My wife and I have different hometowns and at this time in our lives we live in hers, having lived in my hometown of Eden,NC  on two separate occasions.

For many reasons, some valid and some  not , we have not been to Eden  in over 20 years. As is often the case we returned under difficult circumstances; the  sudden death of a relative. One of my sisters lost her husband quite suddenly last Wednesday and were drawn home again, at least it was home in my case.

I  have tried to put the trip into some type of perspective, knowing all the while that the trip was not about me, but rather being there for my sister. My wife and I talked   a bit about going back as we traveled, particularly as we  drew closer. The main artery for us is NC Hwy 14 into town and  I was predictably astounded at what I observed. There were businesses galore that we did not know,and could scarcely believe that were there. They had a Cookout, for goodness sake. Old businesses were gone, others inexplicably remained. The hospital ( Morehead Memorial) seemed to be stretching its tentacles everywhere as if it were the only game in town and maybe it is.

Going down main street, Washington,was, as in most small towns sorta sad.  Alas,vacancies seemed to outnumber stores. But, even more surreal was arriving at my home church, Bethel Baptist. The church sanctuary was the venue for the receiving line prior to the funeral. This was a place where I had not set foot since probably 1970. Really, really strange.

Predictably, I  did   not know most of those paying their respects, but every now and then, a familiar face emerged and once again the past became the present and quite nicely I might add.

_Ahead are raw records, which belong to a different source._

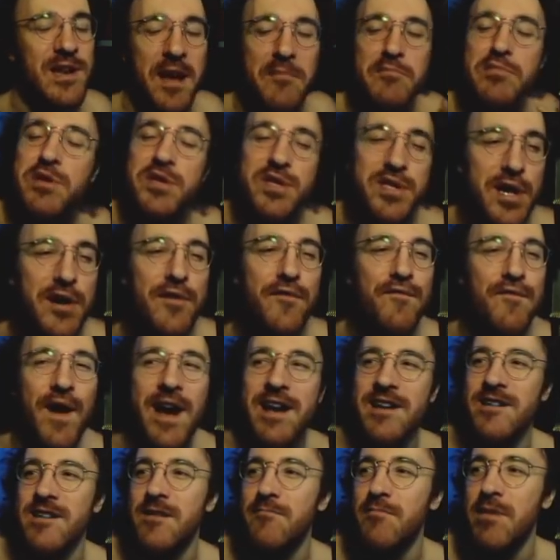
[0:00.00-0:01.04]
and I'm still
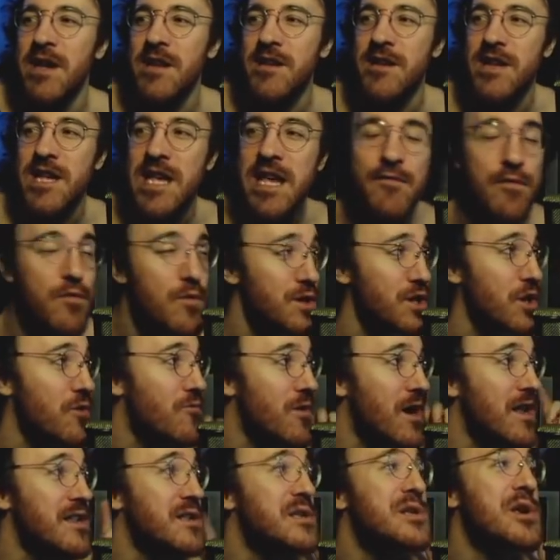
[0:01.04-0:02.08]
fighting to beat it, even with a
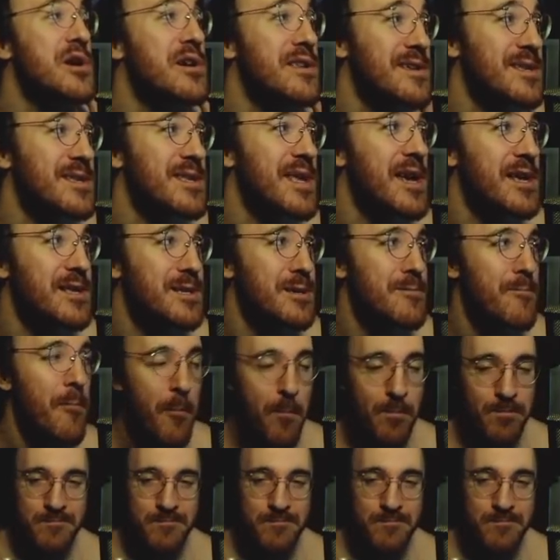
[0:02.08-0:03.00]
run as good as this.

The service itself was not really a funeral but more of a celebration of what had transpired in my brother in laws life and really my sister’s as well. She was that crucial figure, largely unseen that made a lot of what he did possible. There was as much laughter as tears, largely due to the common bond of Christian faith shared by the members of my family.

The church’s pastor, Darrell Boles, was one whom I knew by word due to my sisters and their spouses, two of whom faithfully attend. I was so very pleased to met him and get to know him for myself. From this point of view he is the right man in   the right place at the right time. I would be remiss if I did not mention  the caring  but professional job done by Fair Funeral Home under the direction of Neil Fair.

So, we went “home” again and I think I learned once again that it’s not so much the  place but those people who are there and were once there that really provide that  unique aura that is no where else.

To all who were there,

Shalom.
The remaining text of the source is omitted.